How It Works
Data Extraction
The Process
You might be interested extract our data and search the database. While we can’t go into full detail, we can give a high level overview, which is what we will do below.

Scrape Cases
The process starts with us scraping definition texts from the European Commission's Competition Case Search website. We then convert the PDFs into text documents, at which point, most cases without market definition are excluded. The scraped text is known as text corpus.

Section Extraction
After extracting the text corpus, we run it through a fine-tuned model of Google Gemini with a specially designed prompt which extracts the section where the market definitions are. At this point, if there are any remaining cases without market definitions, they are removed.

Definition Extraction
Then, we run the extracted market definition sections through another specially fine-tuned Google Gemini model to extract each individual definition, which is aggregated into a single JSON file.

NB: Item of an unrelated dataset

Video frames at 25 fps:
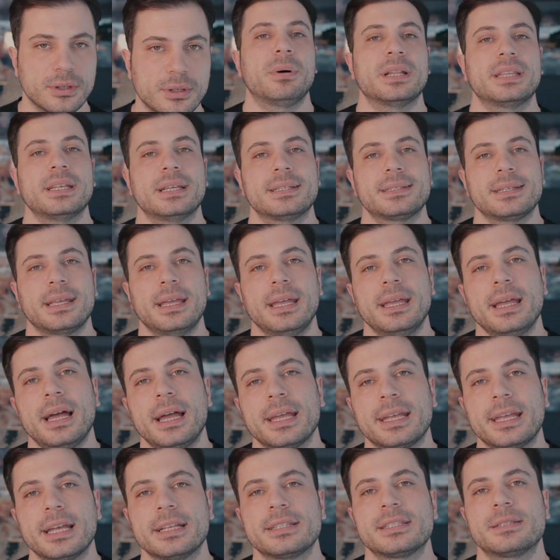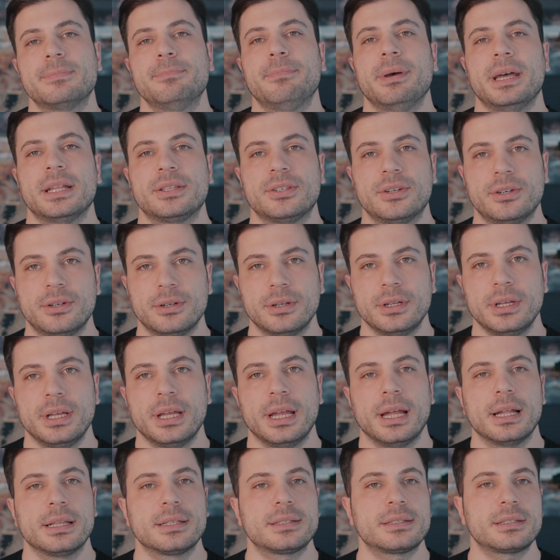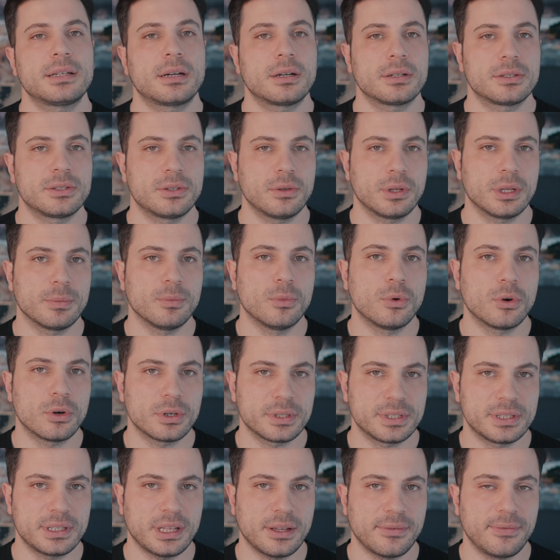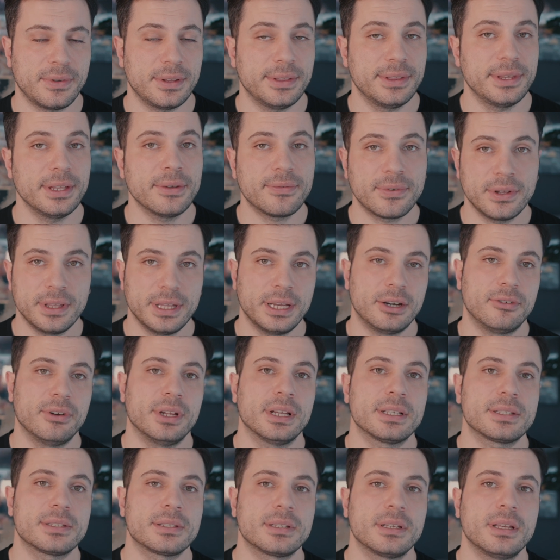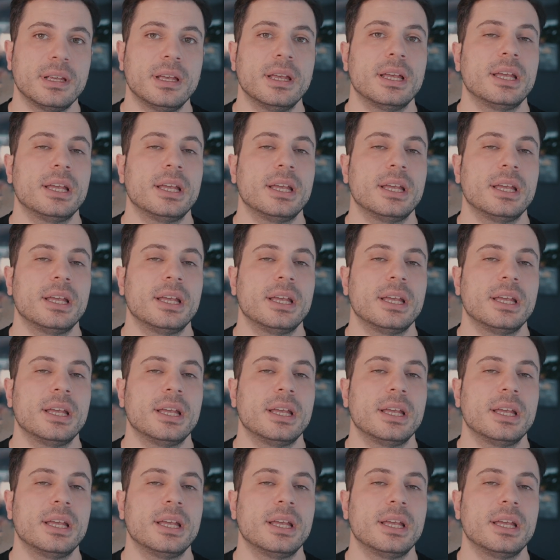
But as AI gets better and starts doing more stuff in different areas,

Searching For Market Definitions
Embedding and Indexing
Once the database is ready, each entry is parsed to extract the relevant text fields. These text chunks are then embedded using the Pinecone API, transforming them into high-dimensional vectors that capture their semantic meaning. These vectors are stored remotely in a Pinecone index.

Queries
When a user submits a query, the OpenAI API converts the query into its own vector representation using the same embedding model. This query vector is then used to search the Pinecone index, returning the closest matches based on semantic similarity rather than exact keywords.

Matches
The returned matches are filtered based on the filters chosen. You may receive anywhere from 0 to 20 matches. Each match is given a score, representing how similar that match is to the meaning of your query (input). The closer the score is to 1.000, the more similar the match.